Try it: A word-for-word transcription of all the data is required.

Working data:
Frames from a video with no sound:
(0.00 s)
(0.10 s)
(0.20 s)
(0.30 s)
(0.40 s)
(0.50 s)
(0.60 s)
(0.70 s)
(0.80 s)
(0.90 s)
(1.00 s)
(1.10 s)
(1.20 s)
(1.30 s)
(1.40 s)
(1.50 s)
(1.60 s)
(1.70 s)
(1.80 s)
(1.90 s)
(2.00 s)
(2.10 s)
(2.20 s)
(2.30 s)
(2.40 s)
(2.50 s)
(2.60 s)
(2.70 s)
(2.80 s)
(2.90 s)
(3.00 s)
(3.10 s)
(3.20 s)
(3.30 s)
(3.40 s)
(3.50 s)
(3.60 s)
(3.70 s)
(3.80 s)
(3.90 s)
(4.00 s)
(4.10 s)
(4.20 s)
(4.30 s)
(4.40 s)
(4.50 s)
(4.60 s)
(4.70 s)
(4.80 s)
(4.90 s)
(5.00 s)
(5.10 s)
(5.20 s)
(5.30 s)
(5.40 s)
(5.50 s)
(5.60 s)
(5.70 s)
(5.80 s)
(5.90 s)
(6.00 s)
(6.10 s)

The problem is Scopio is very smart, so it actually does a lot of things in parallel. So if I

Response to this task:
Frames from a video with no sound:
(0.00 s)
(0.10 s)
(0.20 s)
(0.30 s)
(0.40 s)
(0.50 s)
(0.60 s)
(0.70 s)
(0.80 s)
(0.90 s)
(1.00 s)
(1.10 s)
(1.20 s)
(1.30 s)
(1.40 s)
(1.50 s)
(1.60 s)
(1.70 s)
(1.80 s)
(1.90 s)
(2.00 s)
(2.10 s)
(2.20 s)
(2.30 s)
(2.40 s)
(2.50 s)
(2.60 s)
(2.70 s)
(2.80 s)
(2.90 s)
(3.00 s)
(3.10 s)
(3.20 s)
(3.30 s)
(3.40 s)
(3.50 s)
(3.60 s)
(3.70 s)
(3.80 s)
(3.90 s)
(4.00 s)
(4.10 s)
(4.20 s)
(4.30 s)
(4.40 s)
(4.50 s)
(4.60 s)
(4.70 s)
(4.80 s)
(4.90 s)
(5.00 s)
(5.10 s)
(5.20 s)
(5.30 s)
(5.40 s)
(5.50 s)
(5.60 s)
(5.70 s)
(5.80 s)
(5.90 s)
(6.00 s)
(6.10 s)

The problem is Scopio is very smart, so it actually does a lot of things in parallel. So if I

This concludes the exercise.